Some 84 per cent of 160 compliance officers that took part in a recent Compliance Institute/Mazars survey said the incoming regime would make it hard for regulated firms to hire people into senior roles that fall under the scope of the rules.
However, 89 per cent of respondents to the survey, reported in The Irish Times on Monday, said the introduction of the senior executive accountability regime would “bring about meaningful change” in the culture and behaviour of financial firms, and 76 per cent said it would result in “better outcomes” for consumers.
Ms Donnery said the Central Bank will “engage widely” on the planned regime before it come into operation. The Bill is currently going through the Oireachtas.

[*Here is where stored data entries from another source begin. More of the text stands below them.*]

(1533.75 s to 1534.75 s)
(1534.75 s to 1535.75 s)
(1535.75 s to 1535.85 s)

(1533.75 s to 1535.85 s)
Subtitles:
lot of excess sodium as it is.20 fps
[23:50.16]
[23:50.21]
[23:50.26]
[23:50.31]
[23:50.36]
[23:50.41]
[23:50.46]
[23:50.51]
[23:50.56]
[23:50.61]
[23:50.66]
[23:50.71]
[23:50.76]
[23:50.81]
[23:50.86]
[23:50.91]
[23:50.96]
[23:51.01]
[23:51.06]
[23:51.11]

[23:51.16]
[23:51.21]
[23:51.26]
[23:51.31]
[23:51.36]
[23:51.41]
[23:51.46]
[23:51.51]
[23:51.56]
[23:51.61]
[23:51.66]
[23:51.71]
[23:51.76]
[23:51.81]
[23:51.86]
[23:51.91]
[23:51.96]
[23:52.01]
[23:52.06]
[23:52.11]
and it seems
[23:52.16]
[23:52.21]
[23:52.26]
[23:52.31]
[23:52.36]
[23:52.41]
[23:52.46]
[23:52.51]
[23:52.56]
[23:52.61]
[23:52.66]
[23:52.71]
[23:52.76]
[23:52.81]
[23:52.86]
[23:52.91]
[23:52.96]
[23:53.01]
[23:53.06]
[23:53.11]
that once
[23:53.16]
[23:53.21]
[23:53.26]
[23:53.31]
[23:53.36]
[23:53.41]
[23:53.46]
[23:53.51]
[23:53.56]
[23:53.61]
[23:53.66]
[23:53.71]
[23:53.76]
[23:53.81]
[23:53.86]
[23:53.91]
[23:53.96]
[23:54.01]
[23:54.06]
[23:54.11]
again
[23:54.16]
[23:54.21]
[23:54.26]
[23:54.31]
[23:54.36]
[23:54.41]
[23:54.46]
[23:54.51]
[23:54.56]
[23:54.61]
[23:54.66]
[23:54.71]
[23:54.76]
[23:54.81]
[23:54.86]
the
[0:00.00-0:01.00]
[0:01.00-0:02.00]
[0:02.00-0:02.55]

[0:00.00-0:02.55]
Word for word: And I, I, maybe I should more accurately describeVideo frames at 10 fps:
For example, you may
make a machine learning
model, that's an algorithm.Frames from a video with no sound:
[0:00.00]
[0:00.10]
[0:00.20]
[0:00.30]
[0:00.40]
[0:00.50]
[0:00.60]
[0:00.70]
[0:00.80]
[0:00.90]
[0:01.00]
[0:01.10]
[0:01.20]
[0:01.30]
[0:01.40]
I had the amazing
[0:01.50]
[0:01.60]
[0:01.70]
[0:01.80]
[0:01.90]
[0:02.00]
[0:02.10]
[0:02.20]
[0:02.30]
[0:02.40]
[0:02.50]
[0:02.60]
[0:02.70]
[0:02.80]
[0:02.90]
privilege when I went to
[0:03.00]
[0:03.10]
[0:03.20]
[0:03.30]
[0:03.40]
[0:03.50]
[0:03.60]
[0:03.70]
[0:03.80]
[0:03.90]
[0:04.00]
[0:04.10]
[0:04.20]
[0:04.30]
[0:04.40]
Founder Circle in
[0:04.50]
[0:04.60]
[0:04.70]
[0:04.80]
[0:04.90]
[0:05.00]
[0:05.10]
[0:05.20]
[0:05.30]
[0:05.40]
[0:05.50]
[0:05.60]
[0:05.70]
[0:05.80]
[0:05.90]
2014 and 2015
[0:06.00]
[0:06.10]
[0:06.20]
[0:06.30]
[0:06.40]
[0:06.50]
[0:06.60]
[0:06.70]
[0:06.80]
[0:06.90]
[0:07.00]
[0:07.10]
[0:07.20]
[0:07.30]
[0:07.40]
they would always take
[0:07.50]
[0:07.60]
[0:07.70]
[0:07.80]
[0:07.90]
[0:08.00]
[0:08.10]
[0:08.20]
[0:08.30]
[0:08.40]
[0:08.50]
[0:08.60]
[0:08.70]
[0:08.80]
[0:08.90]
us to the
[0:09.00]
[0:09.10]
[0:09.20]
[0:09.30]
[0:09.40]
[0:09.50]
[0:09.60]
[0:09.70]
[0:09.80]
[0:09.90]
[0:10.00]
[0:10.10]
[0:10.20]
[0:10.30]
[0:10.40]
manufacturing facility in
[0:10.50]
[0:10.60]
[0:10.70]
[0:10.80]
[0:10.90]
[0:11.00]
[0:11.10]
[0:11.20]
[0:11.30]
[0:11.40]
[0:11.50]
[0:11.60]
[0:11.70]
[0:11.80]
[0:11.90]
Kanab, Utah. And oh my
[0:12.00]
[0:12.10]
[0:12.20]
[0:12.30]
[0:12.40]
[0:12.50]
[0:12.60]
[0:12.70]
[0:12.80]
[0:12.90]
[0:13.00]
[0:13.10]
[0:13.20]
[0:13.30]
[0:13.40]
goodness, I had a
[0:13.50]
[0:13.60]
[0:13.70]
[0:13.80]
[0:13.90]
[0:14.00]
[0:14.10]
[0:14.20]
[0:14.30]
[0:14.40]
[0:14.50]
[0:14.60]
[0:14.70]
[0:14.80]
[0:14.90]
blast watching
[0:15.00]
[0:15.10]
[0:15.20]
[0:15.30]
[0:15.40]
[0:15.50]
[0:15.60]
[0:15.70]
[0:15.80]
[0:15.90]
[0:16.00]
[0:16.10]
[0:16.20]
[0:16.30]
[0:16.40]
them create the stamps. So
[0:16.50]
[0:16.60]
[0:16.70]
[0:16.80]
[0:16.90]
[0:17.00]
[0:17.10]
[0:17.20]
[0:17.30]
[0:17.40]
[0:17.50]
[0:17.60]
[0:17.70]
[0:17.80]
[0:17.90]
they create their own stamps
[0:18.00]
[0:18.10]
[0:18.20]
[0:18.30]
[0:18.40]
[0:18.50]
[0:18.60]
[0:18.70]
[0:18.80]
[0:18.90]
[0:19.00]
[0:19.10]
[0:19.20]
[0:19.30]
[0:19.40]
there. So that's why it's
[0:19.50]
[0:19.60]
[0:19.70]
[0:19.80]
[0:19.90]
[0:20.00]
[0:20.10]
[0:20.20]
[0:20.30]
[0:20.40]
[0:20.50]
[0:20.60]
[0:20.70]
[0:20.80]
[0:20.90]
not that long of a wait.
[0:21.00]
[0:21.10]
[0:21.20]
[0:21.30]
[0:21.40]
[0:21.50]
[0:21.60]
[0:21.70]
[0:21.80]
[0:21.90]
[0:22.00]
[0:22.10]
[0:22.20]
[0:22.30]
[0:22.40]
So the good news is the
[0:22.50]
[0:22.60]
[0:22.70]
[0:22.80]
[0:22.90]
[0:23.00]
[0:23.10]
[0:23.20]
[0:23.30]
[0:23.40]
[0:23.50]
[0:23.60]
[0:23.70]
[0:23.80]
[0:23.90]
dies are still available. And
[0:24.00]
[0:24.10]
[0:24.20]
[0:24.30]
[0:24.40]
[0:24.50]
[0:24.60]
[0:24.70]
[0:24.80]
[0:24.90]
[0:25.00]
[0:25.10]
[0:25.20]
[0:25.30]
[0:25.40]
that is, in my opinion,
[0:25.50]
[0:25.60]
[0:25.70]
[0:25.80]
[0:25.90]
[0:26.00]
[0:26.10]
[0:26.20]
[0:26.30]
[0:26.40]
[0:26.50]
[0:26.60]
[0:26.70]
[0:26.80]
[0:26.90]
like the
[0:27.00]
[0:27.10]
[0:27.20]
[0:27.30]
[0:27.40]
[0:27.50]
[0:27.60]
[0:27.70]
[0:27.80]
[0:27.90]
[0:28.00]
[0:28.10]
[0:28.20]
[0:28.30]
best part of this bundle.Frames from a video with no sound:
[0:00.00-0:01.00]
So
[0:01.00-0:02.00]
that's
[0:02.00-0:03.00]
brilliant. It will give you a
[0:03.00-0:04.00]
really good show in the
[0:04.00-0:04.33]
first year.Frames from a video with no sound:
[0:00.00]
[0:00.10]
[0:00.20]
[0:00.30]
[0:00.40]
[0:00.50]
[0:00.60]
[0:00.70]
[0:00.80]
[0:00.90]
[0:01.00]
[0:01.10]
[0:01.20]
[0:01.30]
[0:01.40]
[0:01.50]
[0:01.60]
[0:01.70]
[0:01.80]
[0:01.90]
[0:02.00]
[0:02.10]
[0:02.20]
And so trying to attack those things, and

Ms Donnery, who took over as the deputy governor in charge of financial regulation at the bank in July, said that one of her key priorities is to “transform” the bank’s approach to regulation and supervision.
We apply a risk-based approach to supervision, recognising that resources are finite
“Our supervisory approach continues to be implemented by experienced and committed people, who are keenly focused on the delivery of our public service mandate,” she said.
“We apply a risk-based approach to supervision, recognising that resources are finite, and our attention and supervisory effort must be focused on the greatest risks.”
However, she said that the financial services landscape is changing rapidly and extent of risk is evolving. “For us to continue to deliver effectively on our mandate, both today – and tomorrow – our supervision will need to change,” she said, adding that the bank will need to use “new and enhanced tools and approaches” to continue to supervise effectively.